Many batterers who are fined actually skip out on the judgment – so there’s no punishment at all. In fact, “it often happens that the woman who was the victim” ends up having to pay the fine.

Kyrgyzstan passed a domestic-abuse law in 2003 but it’s rarely enforced, women’s-rights activists there say.

Many Kyrgyz – both women and men – don’t know the law exists because neither the government nor news organizations have spread the word.

Kyrgyzstan is one of the countries in the former Soviet Union where the long-held view of domestic violence being a family matter has discouraged many women from leaving a batterer or reporting abuse to the police.

That mentality seems to be particularly prevalent in Central Asia and the Caucasus, although all Russian-speaking countries have long had a saying that “if you don’t beat your wife, you don’t love her.”

Gulipa Kadirkulova, a domestic-abuse victim in Kyrgyzstan’s capital of Bishkek, fled to one of the few battered-women’s shelters in the country to escape her husband’s beatings.

She couldn’t go to relatives for help, she said, because extended family members “take a woman’s suffering as something normal according to old traditions.”

In fact, her relatives condemned her flight because it’s considered shameful for a woman to leave her husband and home in Kyrgyzstan, no matter what the provocation.

A few years ago Uzbekistan started a national campaign to preserve the family. While the goal is commendable, the program has actually worked against battered women.

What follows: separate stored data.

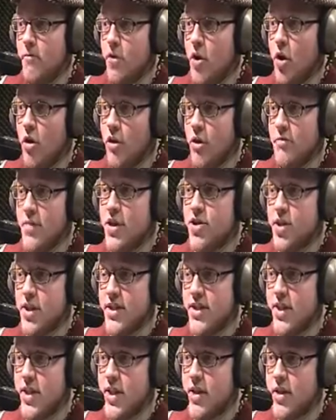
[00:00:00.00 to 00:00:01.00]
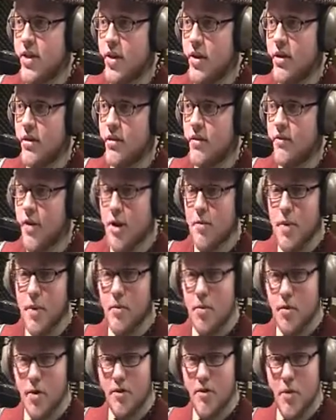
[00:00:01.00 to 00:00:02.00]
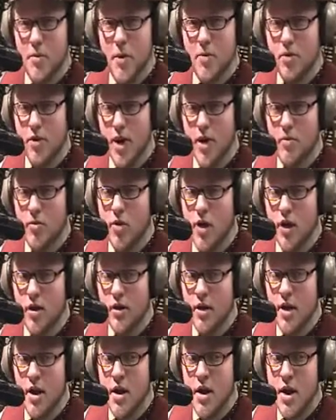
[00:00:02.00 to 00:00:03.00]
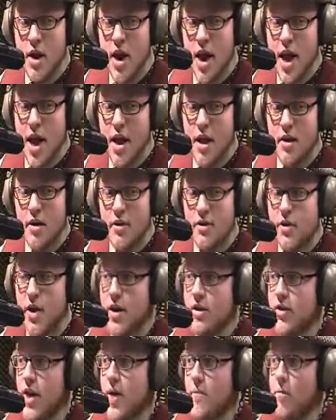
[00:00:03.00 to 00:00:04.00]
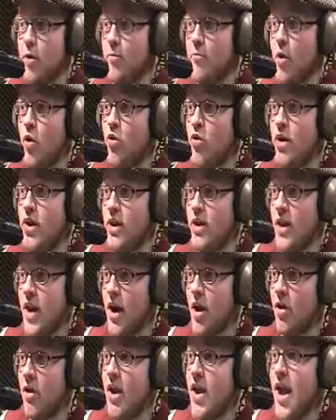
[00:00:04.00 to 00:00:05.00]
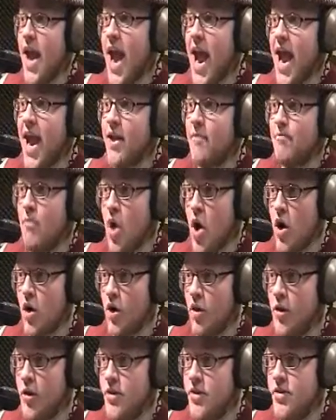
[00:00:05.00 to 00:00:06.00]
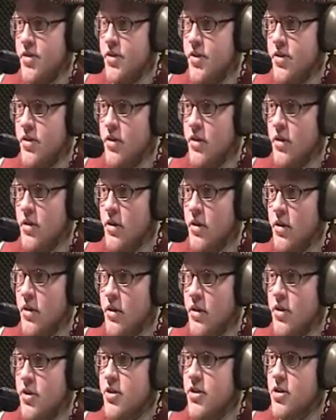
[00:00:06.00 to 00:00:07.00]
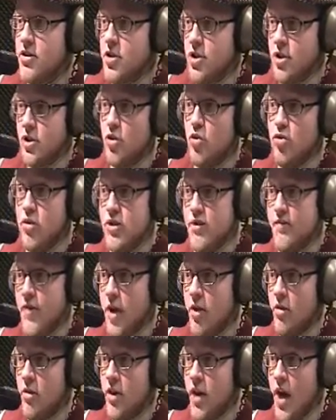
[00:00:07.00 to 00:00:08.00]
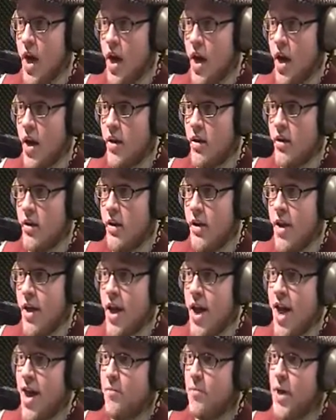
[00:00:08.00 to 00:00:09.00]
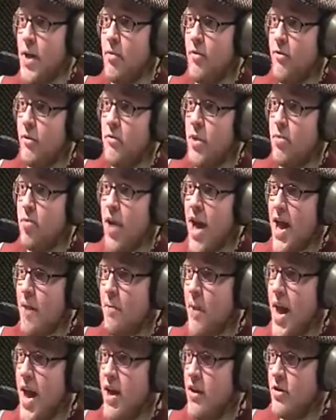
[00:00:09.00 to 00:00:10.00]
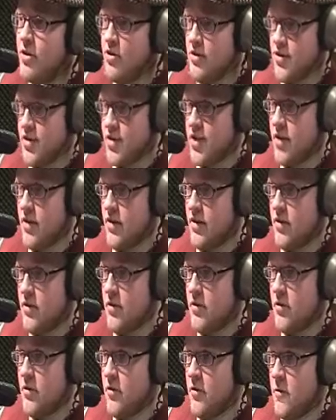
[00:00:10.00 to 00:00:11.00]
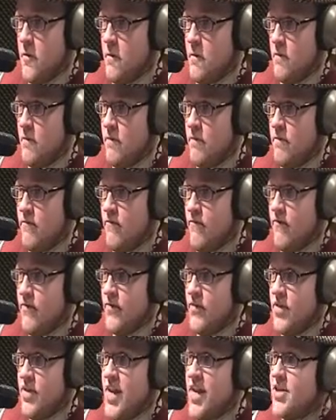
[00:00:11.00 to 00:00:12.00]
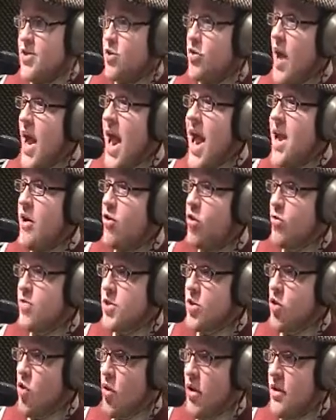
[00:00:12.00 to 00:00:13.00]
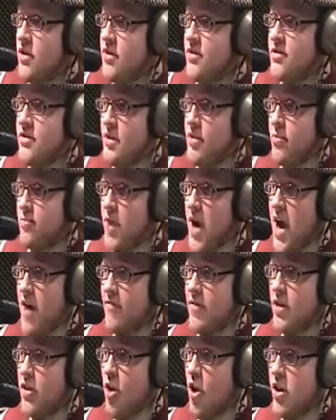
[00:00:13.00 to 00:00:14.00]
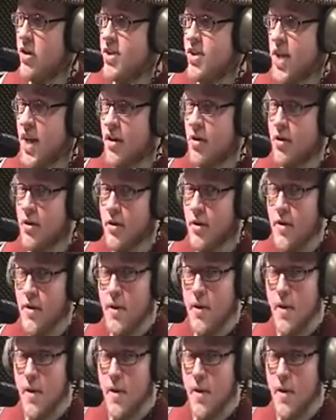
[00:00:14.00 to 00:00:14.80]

called the Michigan Citizen, if I remember the name correctly, and they promoted in there hate mongers such as Louis Farrakhan and people from the Black Panthers. These are hate groups according to the Southern Poverty Law Center.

That’s because the government has told social-service agencies and police that they need to help keep families intact at all cost. So when a woman tries to get out of an abusive marriage, the very public servants who ought to be helping push her to stay in the relationship.

“Because there is a state policy aimed at preserving families and reducing the number of divorces, women complaining of domestic violence are usually sent back to their homes,” said Dillorom Abdulloeva, a member of Tashabbus, a group of young attorneys promoting the rule of law in Uzbekistan.

At the same time, when battered women go to court to seek a divorce, the judge often refuses to grant one, she added.

“This situation increases the likelihood that women and their children will be abused again and again,” Abdulloeva said.

When a battered woman makes the difficult decision to leave an abuser, she finds few shelters to take her in – and time limits on those that are available.

For example, Moscow had only one state-funded shelter for battered women in 2013, the BBC reported, although a plan for a second was in the works. Armenia, with a population of 3 million, has just one shelter for the whole country – in the capital of Yerevan.

Moscow officials contended in 2013 that two shelters would be enough for the city of 12 million – a comment that women’s rights activists shook their heads over.

Those at the Moscow shelters are limited to a two-month stay. That means that, despite being battered, a woman has to move quickly to provide for herself and the children she’s brought with her. There’s so much demand for shelters in some places in the former Soviet Union that stays must be limited to just two weeks.

How can the domestic-violence situation in the former Soviet Union be turned around?

To start with, every country needs to pass domestic-abuse laws that make any kind of assault a crime and that provide for restraining orders against abusers.

Second, governments need to mount comprehensive educational campaigns to change the mentality that domestic abuse is a family matter and not a crime.

And, third, countries need to have more hotlines that battered women can call for help and more shelters where they can escape abusers.

These changes will take time. Unfortunately, time is something that hundreds of thousands of battered women can’t afford.

Armine Sahakyan is a human rights activist based in Armenia.